** SOURCE MATERIAL follows **
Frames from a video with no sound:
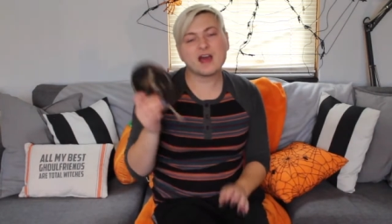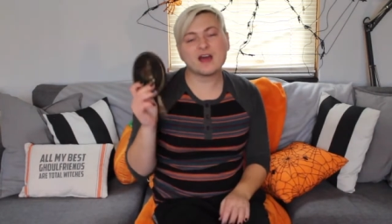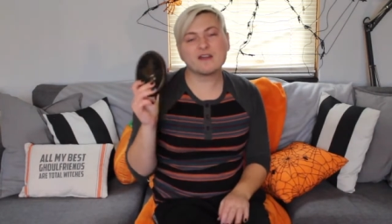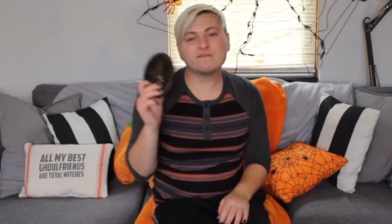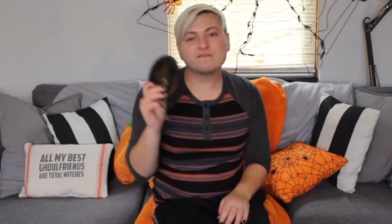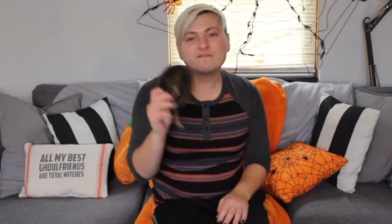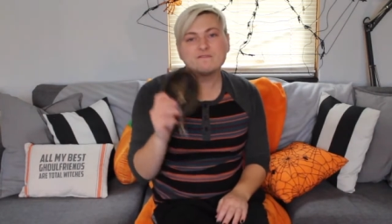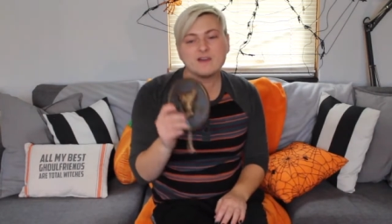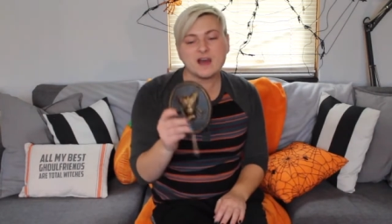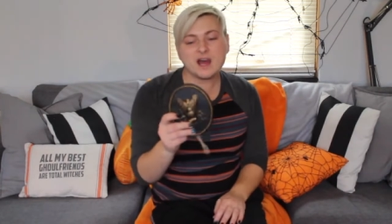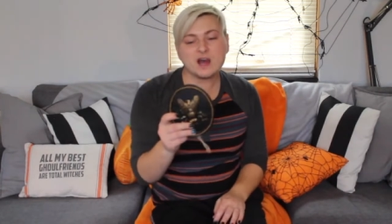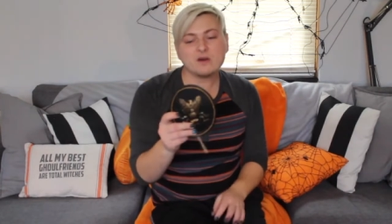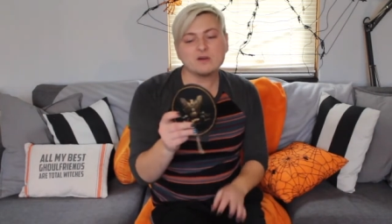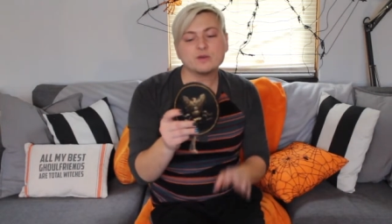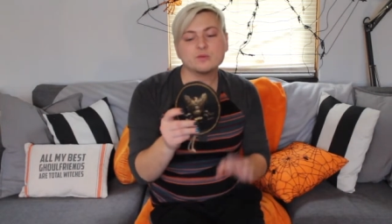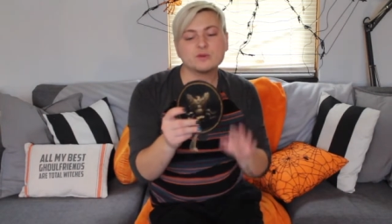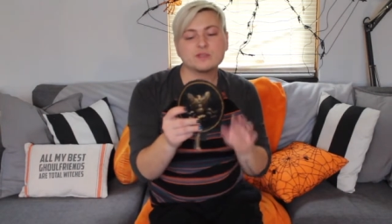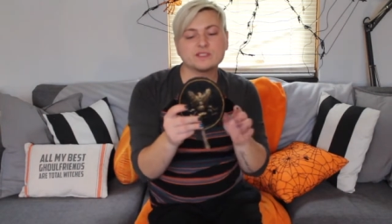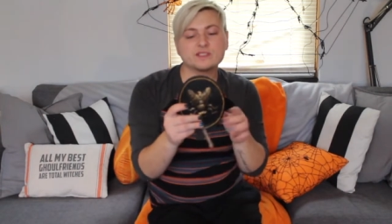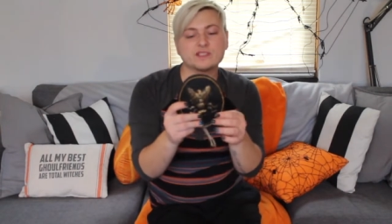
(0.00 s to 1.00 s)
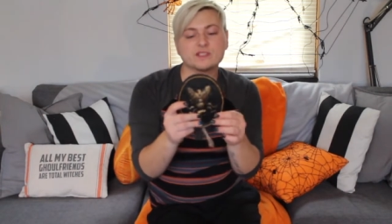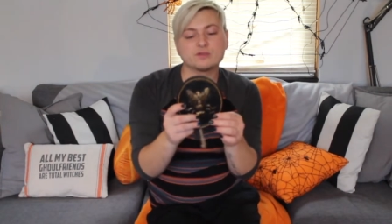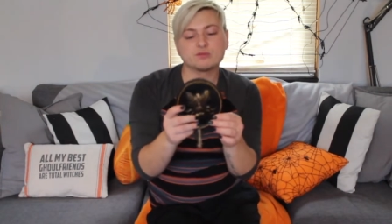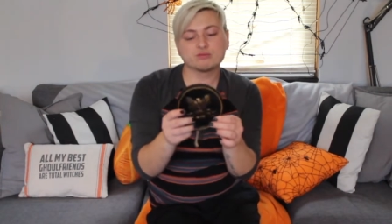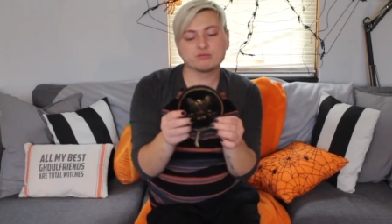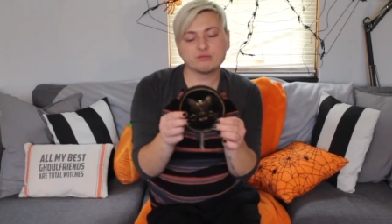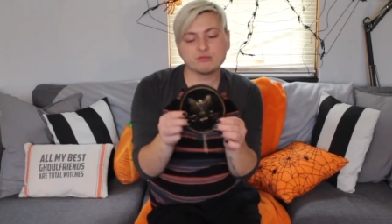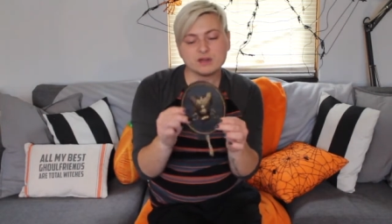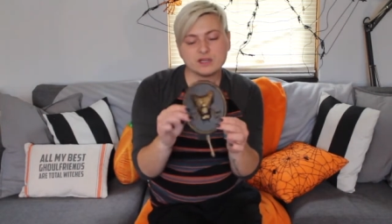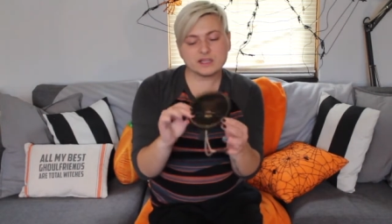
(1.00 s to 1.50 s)
had found was this
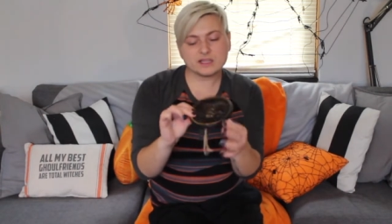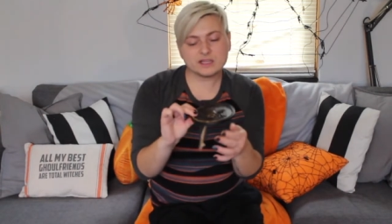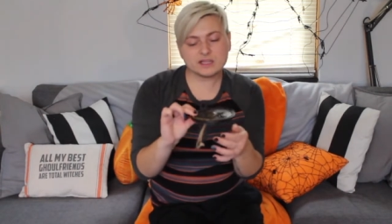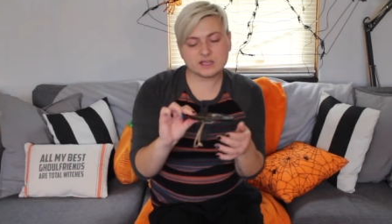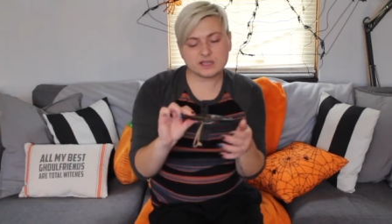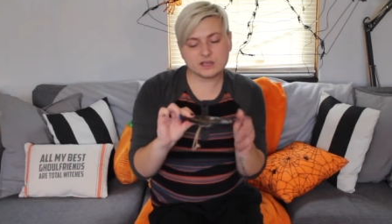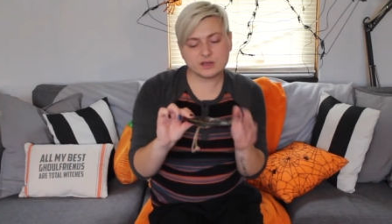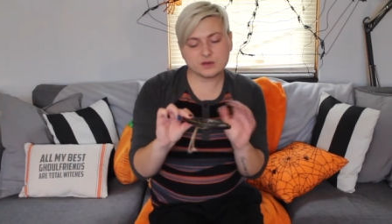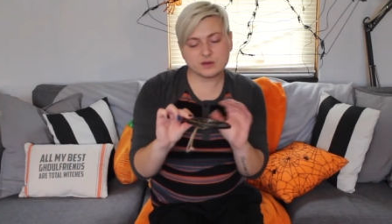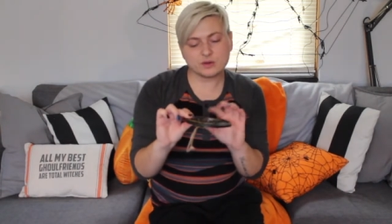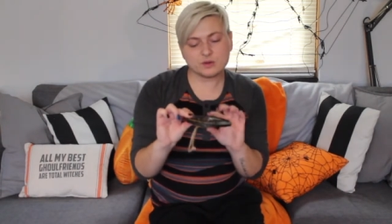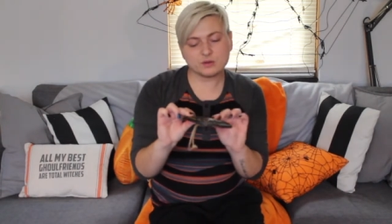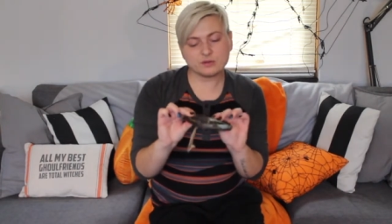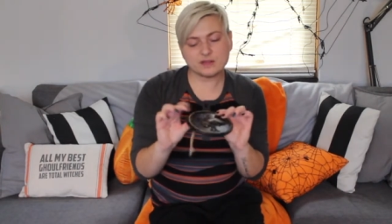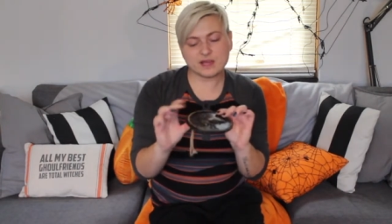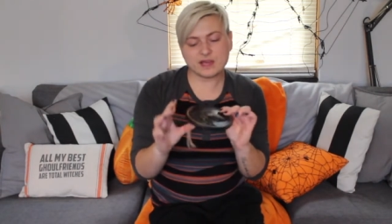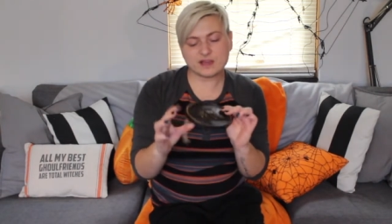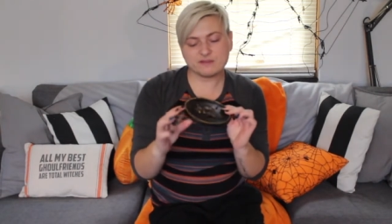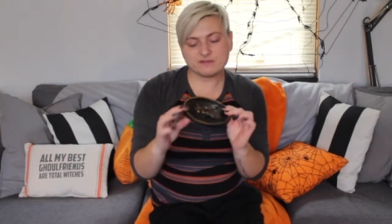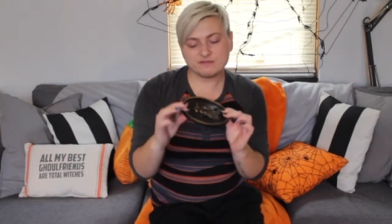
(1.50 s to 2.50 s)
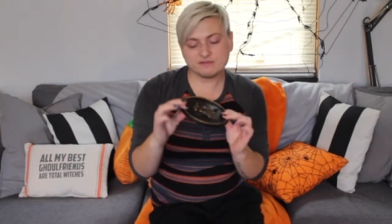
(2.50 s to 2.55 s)
really cute like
** End of SOURCE MATERIAL **
EXERCISE DETAILS:
Give the preceding data back exactly, minus every picture.

SOLUTION FOR THIS PROBLEM:
Frames from a video with no sound:
(0.00 s to 1.00 s)
(1.00 s to 1.50 s)
had found was this
(1.50 s to 2.50 s)
(2.50 s to 2.55 s)
really cute like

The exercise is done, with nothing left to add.